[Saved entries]
——————————

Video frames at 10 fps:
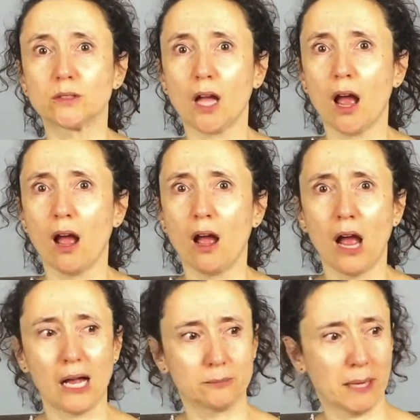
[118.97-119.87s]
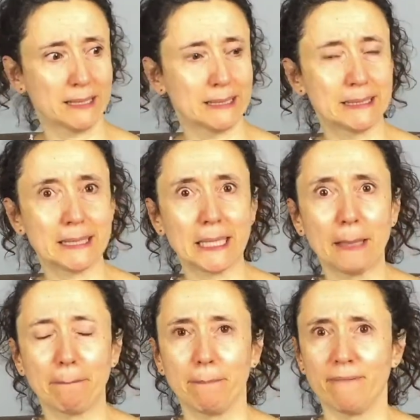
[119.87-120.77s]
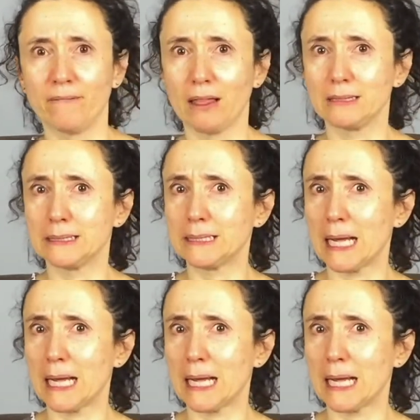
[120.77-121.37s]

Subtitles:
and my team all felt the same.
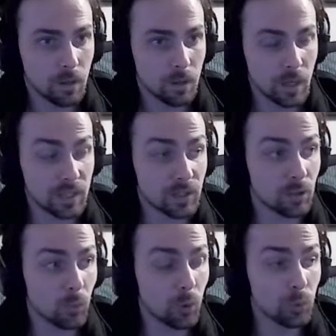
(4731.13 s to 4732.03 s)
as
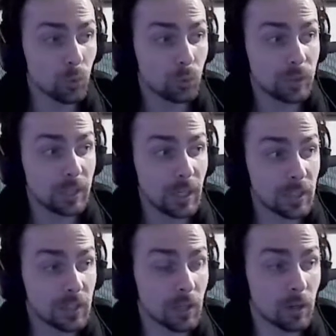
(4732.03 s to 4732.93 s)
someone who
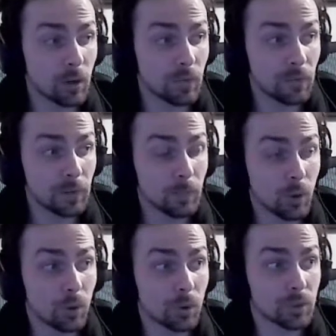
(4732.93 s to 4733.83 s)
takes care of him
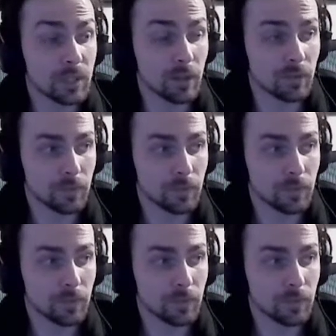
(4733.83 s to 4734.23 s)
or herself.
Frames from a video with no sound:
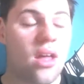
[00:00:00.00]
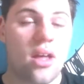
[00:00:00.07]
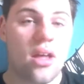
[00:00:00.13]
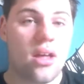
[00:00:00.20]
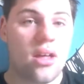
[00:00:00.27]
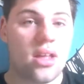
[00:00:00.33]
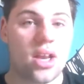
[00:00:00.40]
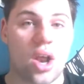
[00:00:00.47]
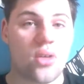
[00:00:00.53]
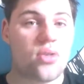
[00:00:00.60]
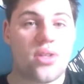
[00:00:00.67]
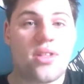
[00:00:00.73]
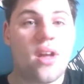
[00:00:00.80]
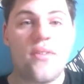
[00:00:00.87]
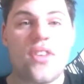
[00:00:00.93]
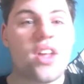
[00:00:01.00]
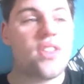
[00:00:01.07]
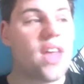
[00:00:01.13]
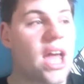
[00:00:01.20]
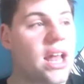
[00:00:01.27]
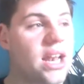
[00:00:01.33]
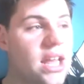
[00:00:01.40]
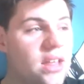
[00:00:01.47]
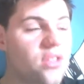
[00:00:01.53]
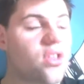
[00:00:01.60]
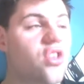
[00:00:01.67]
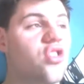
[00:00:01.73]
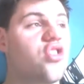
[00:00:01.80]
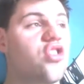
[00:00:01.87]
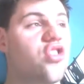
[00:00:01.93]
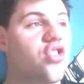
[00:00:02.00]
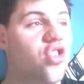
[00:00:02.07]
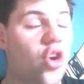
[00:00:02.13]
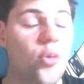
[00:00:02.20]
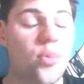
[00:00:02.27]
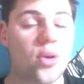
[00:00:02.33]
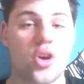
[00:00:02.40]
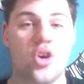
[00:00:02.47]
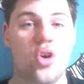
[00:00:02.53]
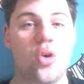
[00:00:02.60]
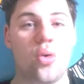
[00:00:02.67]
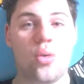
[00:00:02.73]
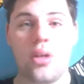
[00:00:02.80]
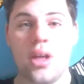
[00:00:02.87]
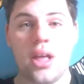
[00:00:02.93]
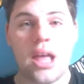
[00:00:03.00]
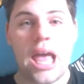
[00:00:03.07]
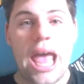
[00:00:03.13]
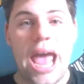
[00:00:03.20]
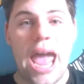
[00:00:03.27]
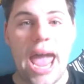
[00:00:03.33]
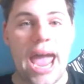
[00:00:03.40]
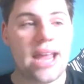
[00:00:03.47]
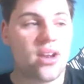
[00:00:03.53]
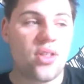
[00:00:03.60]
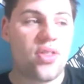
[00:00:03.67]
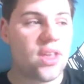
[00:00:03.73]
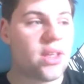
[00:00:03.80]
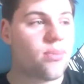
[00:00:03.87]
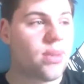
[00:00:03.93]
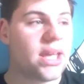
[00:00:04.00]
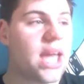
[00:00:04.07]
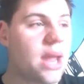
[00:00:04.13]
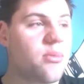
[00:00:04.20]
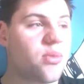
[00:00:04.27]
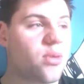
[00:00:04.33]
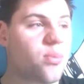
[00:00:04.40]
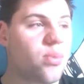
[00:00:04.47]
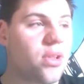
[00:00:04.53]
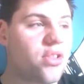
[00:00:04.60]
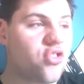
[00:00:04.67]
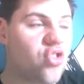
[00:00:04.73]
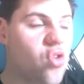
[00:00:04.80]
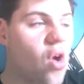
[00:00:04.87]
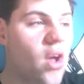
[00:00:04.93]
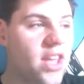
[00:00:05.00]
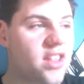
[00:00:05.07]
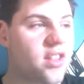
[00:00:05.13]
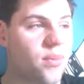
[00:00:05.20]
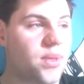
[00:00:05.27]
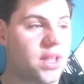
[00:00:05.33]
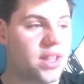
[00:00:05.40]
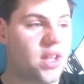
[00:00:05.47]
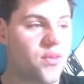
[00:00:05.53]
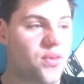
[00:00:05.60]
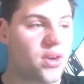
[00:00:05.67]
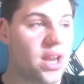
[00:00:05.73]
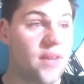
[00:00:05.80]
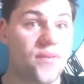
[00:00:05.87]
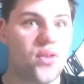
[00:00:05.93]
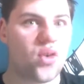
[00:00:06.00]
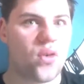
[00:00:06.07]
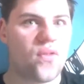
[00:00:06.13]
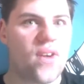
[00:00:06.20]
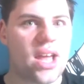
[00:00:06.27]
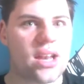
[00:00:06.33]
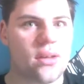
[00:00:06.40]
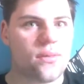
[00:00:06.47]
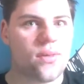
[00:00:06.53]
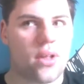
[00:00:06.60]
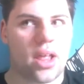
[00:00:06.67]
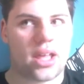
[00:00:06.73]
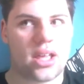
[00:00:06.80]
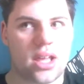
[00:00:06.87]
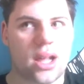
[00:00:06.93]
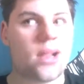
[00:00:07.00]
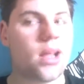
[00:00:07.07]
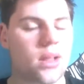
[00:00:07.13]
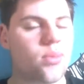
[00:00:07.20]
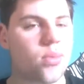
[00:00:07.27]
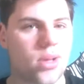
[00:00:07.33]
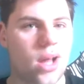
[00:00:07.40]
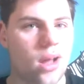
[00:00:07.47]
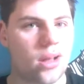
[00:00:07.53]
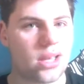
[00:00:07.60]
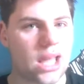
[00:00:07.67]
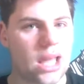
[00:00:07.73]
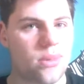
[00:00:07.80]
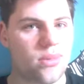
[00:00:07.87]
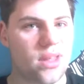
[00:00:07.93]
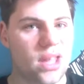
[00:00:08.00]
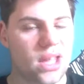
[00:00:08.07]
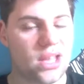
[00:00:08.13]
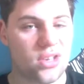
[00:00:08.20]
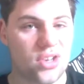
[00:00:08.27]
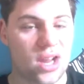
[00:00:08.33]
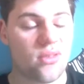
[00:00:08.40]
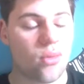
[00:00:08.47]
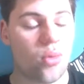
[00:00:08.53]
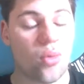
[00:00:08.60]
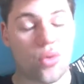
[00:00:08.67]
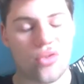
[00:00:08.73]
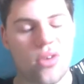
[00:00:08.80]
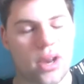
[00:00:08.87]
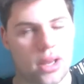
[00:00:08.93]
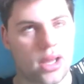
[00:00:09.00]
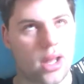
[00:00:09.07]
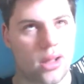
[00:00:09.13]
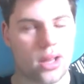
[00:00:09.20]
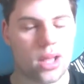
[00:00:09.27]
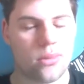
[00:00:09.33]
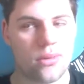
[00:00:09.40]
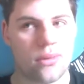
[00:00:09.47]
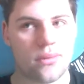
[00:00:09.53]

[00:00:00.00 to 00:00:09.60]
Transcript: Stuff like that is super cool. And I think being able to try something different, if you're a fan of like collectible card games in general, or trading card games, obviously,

——————————

**How to complete this task**
Since the pictures are not wanted, write out the rest of the data exactly as it reads.

**Your solution**
Video frames at 10 fps:
[118.97-119.87s]
[119.87-120.77s]
[120.77-121.37s]

Subtitles:
and my team all felt the same.
(4731.13 s to 4732.03 s)
as
(4732.03 s to 4732.93 s)
someone who
(4732.93 s to 4733.83 s)
takes care of him
(4733.83 s to 4734.23 s)
or herself.
Frames from a video with no sound:
[00:00:00.00]
[00:00:00.07]
[00:00:00.13]
[00:00:00.20]
[00:00:00.27]
[00:00:00.33]
[00:00:00.40]
[00:00:00.47]
[00:00:00.53]
[00:00:00.60]
[00:00:00.67]
[00:00:00.73]
[00:00:00.80]
[00:00:00.87]
[00:00:00.93]
[00:00:01.00]
[00:00:01.07]
[00:00:01.13]
[00:00:01.20]
[00:00:01.27]
[00:00:01.33]
[00:00:01.40]
[00:00:01.47]
[00:00:01.53]
[00:00:01.60]
[00:00:01.67]
[00:00:01.73]
[00:00:01.80]
[00:00:01.87]
[00:00:01.93]
[00:00:02.00]
[00:00:02.07]
[00:00:02.13]
[00:00:02.20]
[00:00:02.27]
[00:00:02.33]
[00:00:02.40]
[00:00:02.47]
[00:00:02.53]
[00:00:02.60]
[00:00:02.67]
[00:00:02.73]
[00:00:02.80]
[00:00:02.87]
[00:00:02.93]
[00:00:03.00]
[00:00:03.07]
[00:00:03.13]
[00:00:03.20]
[00:00:03.27]
[00:00:03.33]
[00:00:03.40]
[00:00:03.47]
[00:00:03.53]
[00:00:03.60]
[00:00:03.67]
[00:00:03.73]
[00:00:03.80]
[00:00:03.87]
[00:00:03.93]
[00:00:04.00]
[00:00:04.07]
[00:00:04.13]
[00:00:04.20]
[00:00:04.27]
[00:00:04.33]
[00:00:04.40]
[00:00:04.47]
[00:00:04.53]
[00:00:04.60]
[00:00:04.67]
[00:00:04.73]
[00:00:04.80]
[00:00:04.87]
[00:00:04.93]
[00:00:05.00]
[00:00:05.07]
[00:00:05.13]
[00:00:05.20]
[00:00:05.27]
[00:00:05.33]
[00:00:05.40]
[00:00:05.47]
[00:00:05.53]
[00:00:05.60]
[00:00:05.67]
[00:00:05.73]
[00:00:05.80]
[00:00:05.87]
[00:00:05.93]
[00:00:06.00]
[00:00:06.07]
[00:00:06.13]
[00:00:06.20]
[00:00:06.27]
[00:00:06.33]
[00:00:06.40]
[00:00:06.47]
[00:00:06.53]
[00:00:06.60]
[00:00:06.67]
[00:00:06.73]
[00:00:06.80]
[00:00:06.87]
[00:00:06.93]
[00:00:07.00]
[00:00:07.07]
[00:00:07.13]
[00:00:07.20]
[00:00:07.27]
[00:00:07.33]
[00:00:07.40]
[00:00:07.47]
[00:00:07.53]
[00:00:07.60]
[00:00:07.67]
[00:00:07.73]
[00:00:07.80]
[00:00:07.87]
[00:00:07.93]
[00:00:08.00]
[00:00:08.07]
[00:00:08.13]
[00:00:08.20]
[00:00:08.27]
[00:00:08.33]
[00:00:08.40]
[00:00:08.47]
[00:00:08.53]
[00:00:08.60]
[00:00:08.67]
[00:00:08.73]
[00:00:08.80]
[00:00:08.87]
[00:00:08.93]
[00:00:09.00]
[00:00:09.07]
[00:00:09.13]
[00:00:09.20]
[00:00:09.27]
[00:00:09.33]
[00:00:09.40]
[00:00:09.47]
[00:00:09.53]

[00:00:00.00 to 00:00:09.60]
Transcript: Stuff like that is super cool. And I think being able to try something different, if you're a fan of like collectible card games in general, or trading card games, obviously,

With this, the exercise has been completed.